● Task goal:
Set each record down exactly, excluding all images.
================
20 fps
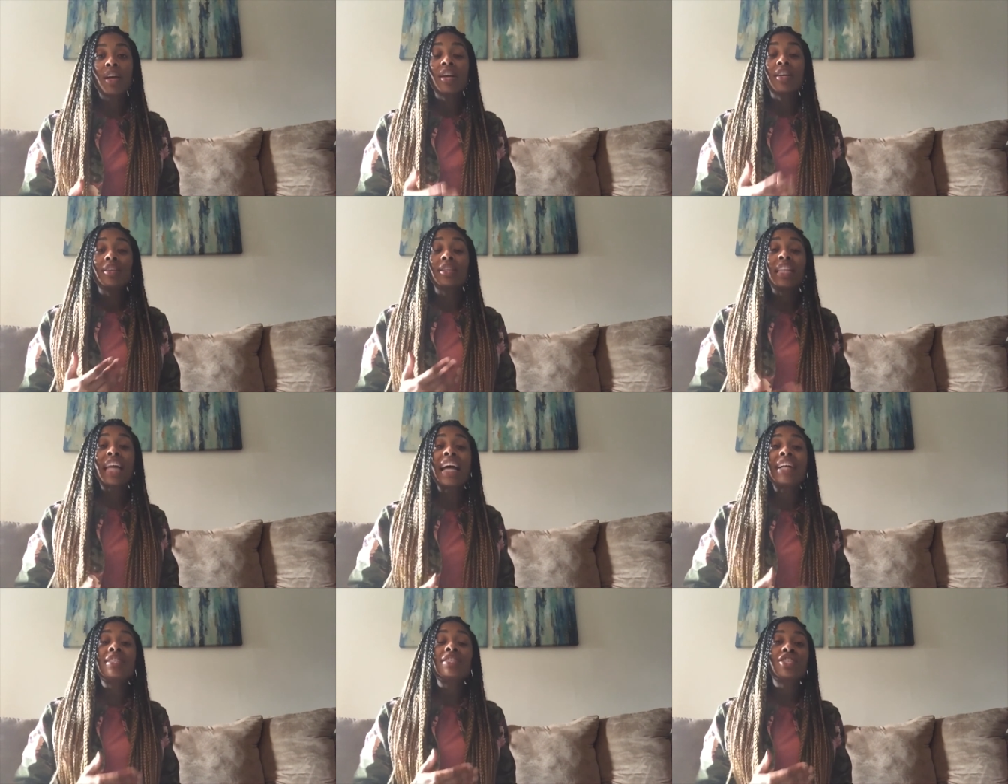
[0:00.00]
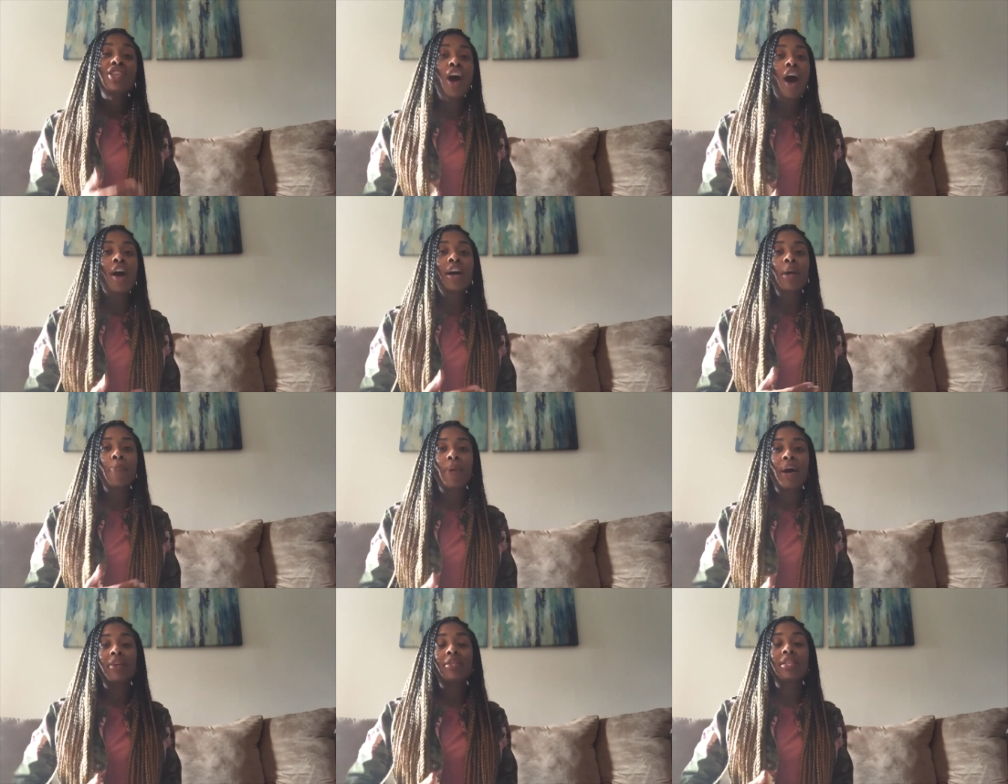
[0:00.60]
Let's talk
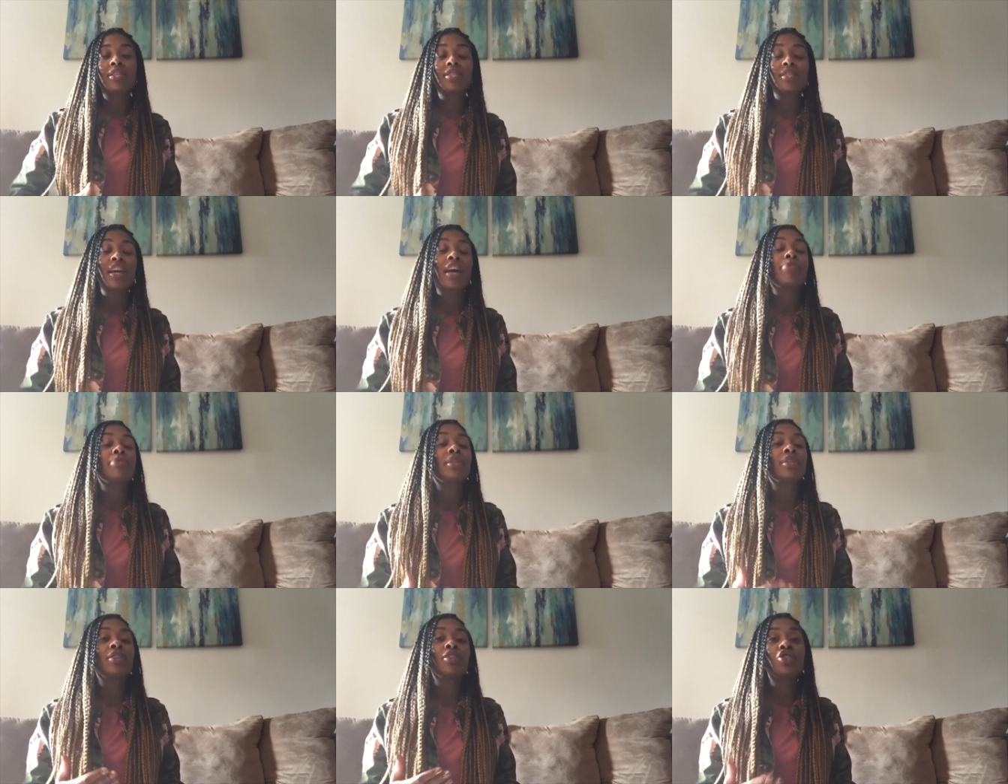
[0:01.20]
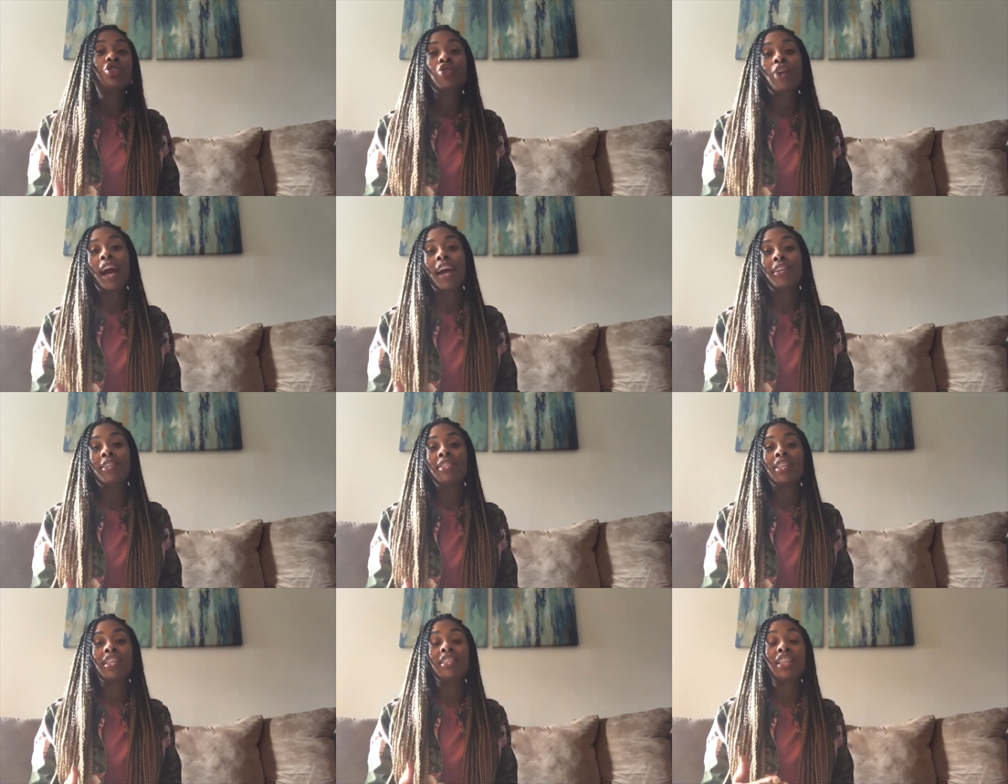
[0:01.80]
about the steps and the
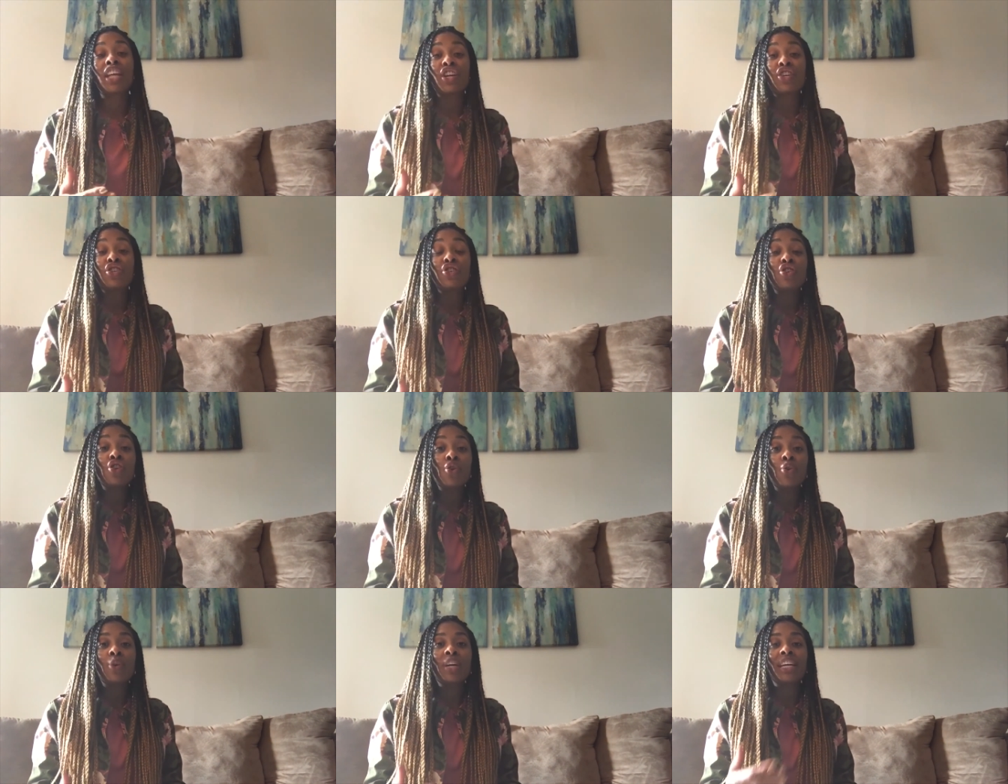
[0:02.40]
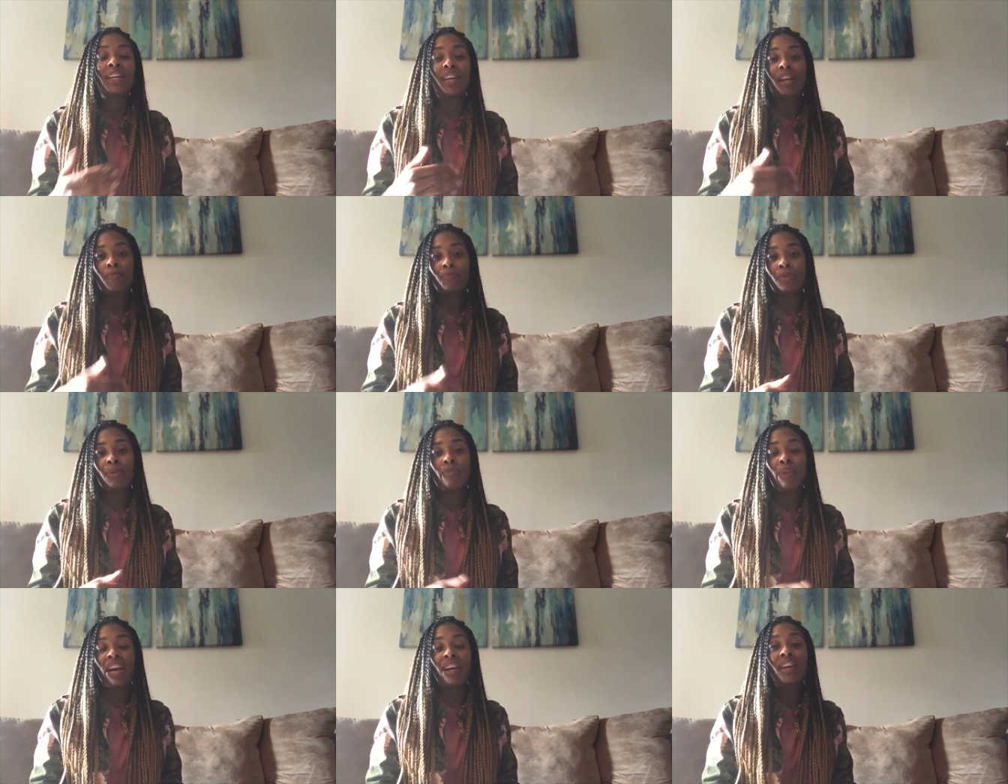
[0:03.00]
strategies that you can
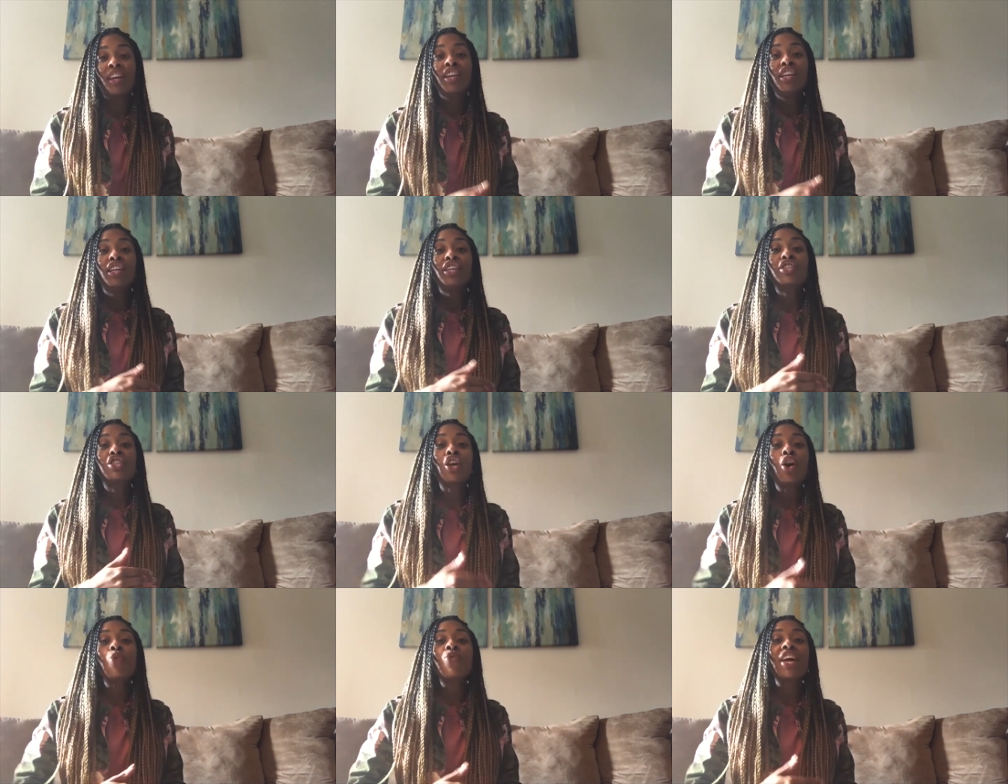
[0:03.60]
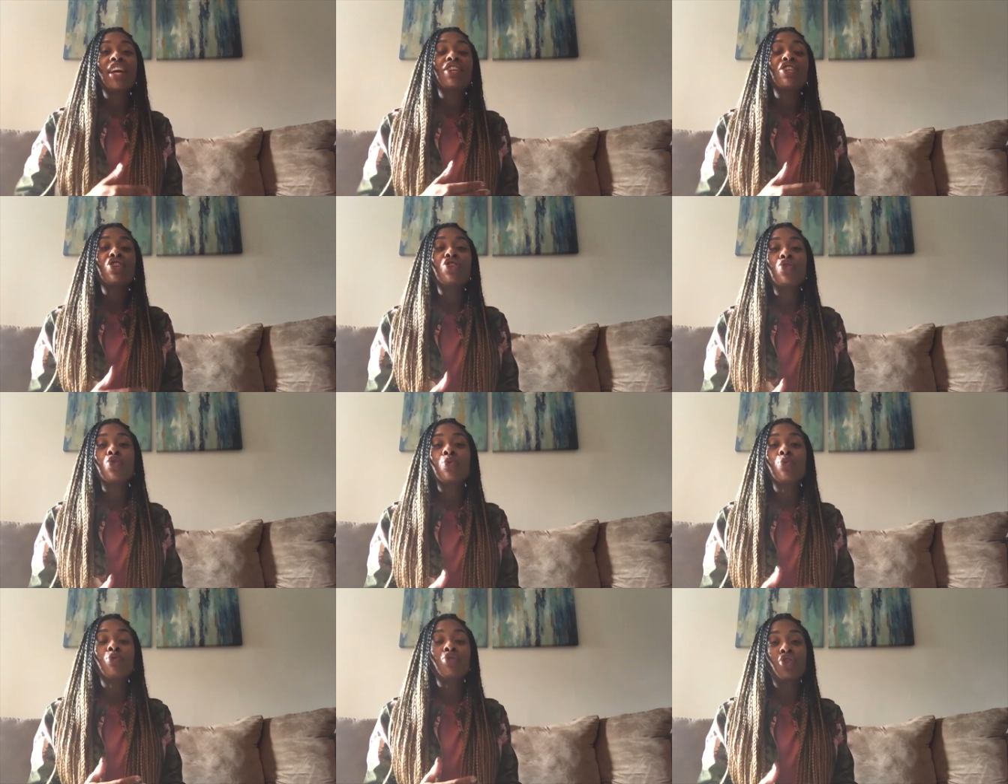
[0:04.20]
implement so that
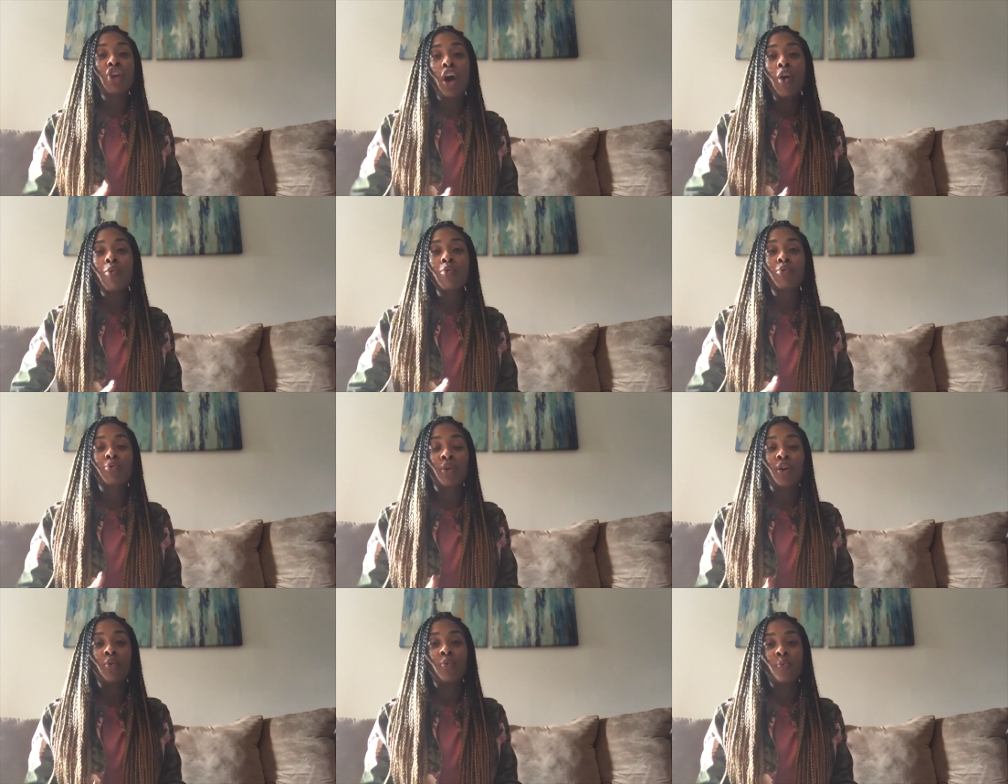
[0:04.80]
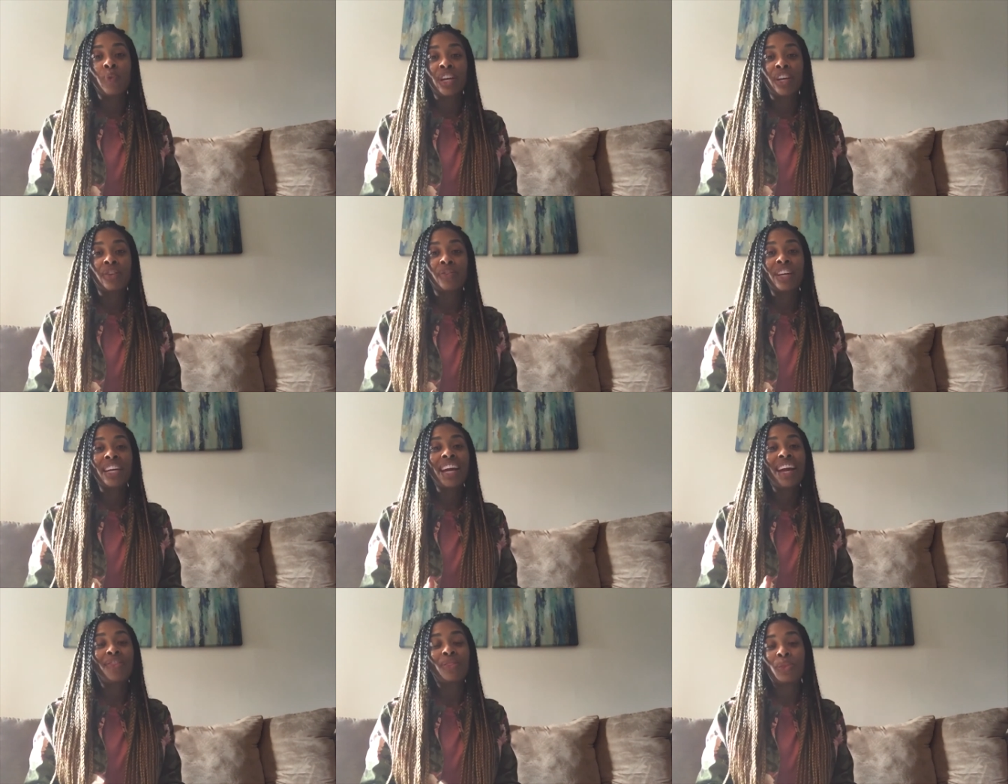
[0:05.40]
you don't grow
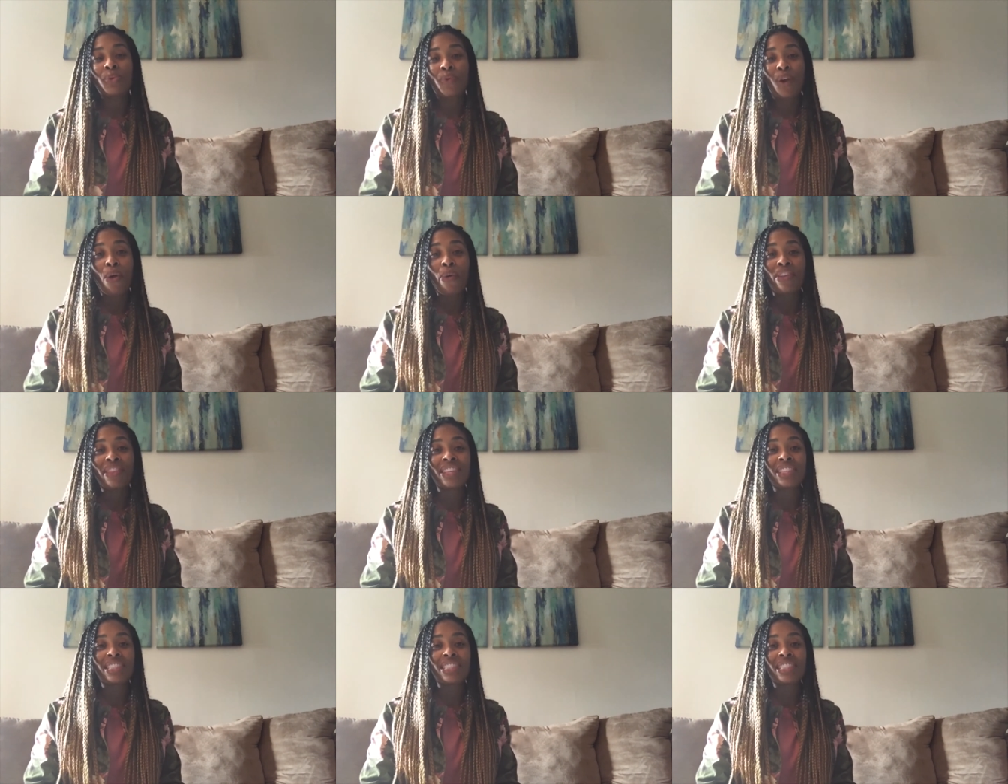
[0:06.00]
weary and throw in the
================
● Result of this task:
20 fps
[0:00.00]
[0:00.60]
Let's talk
[0:01.20]
[0:01.80]
about the steps and the
[0:02.40]
[0:03.00]
strategies that you can
[0:03.60]
[0:04.20]
implement so that
[0:04.80]
[0:05.40]
you don't grow
[0:06.00]
weary and throw in the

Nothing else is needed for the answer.